Article ID Journal Published Year Pages File Type
8615692 Clinical Lymphoma Myeloma and Leukemia 2018 8 Pages PDF
Abstract
Hodgkin lymphoma (HL) is a highly curable B-cell lymphoma, and ∼90% of patients who present with early-stage (stage I-II) disease and 70% of patients who present with late-stage disease will be cured with standard frontline treatment. For patients with relapsed or refractory (r/r) disease after initial therapy, the standard of care is salvage chemotherapy, followed by autologous transplantation (autoSCT). Although this approach will cure a significant proportion of patients, upto 50% of patients will experience disease progression after autoSCT, and this population has historically had a very poor prognosis. In the past, further salvage chemotherapy, followed by allogeneic transplantation (alloSCT), has been the only option associated with a significant probability of long-term survival, owing to a graft-versus-lymphoma effect.
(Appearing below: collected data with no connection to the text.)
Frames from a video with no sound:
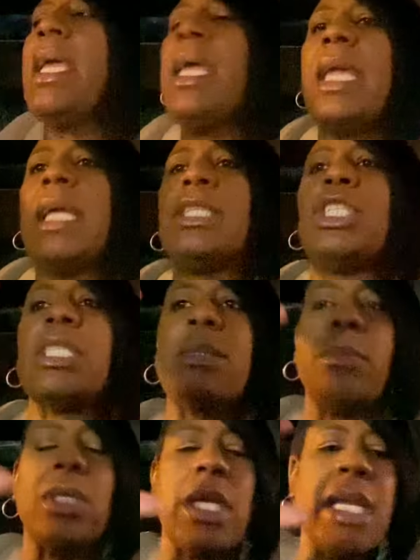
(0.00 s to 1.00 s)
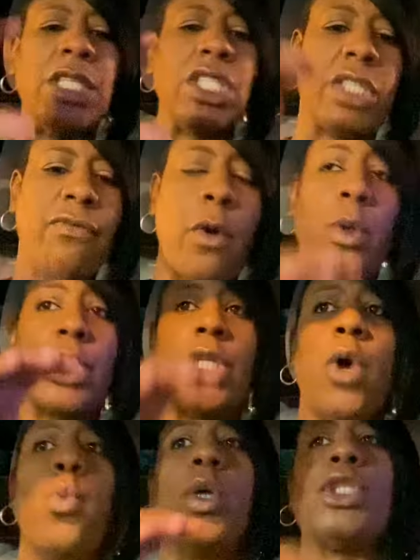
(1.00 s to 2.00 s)
and just and just focus
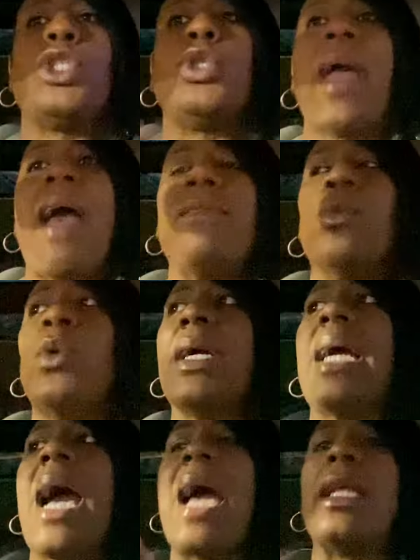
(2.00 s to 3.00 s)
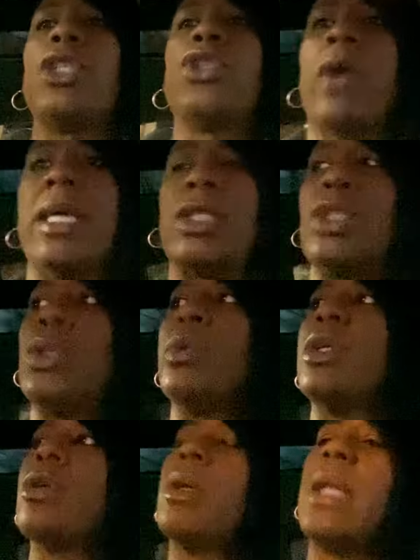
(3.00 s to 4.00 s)
on what you have and what God is trying to do
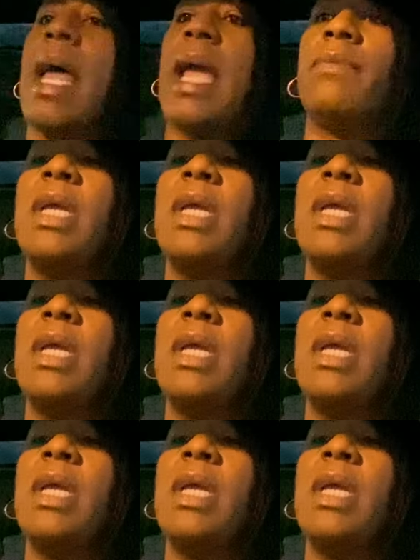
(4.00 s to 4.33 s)
in your life.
However, this approach has been complicated by high rates of treatment-related morbidity and mortality and a high risk of disease relapse. Furthermore, many patients have been unable to proceed to alloSCT because of disease refractoriness, poor performance status, or the lack of a donor. However, significant therapeutic advances in recent years have greatly expanded the options for patients with post-autoSCT r/r HL. These include the anti-CD30 antibody-drug conjugate brentuximab vedotin and the checkpoint inhibitors nivolumab and pembrolizumab, as well as increasing experience with alternative donor alloSCT, especially from haploidentical donors. In the present review, we discuss the current role of alloSCT in the treatment of HL after autoSCT relapse.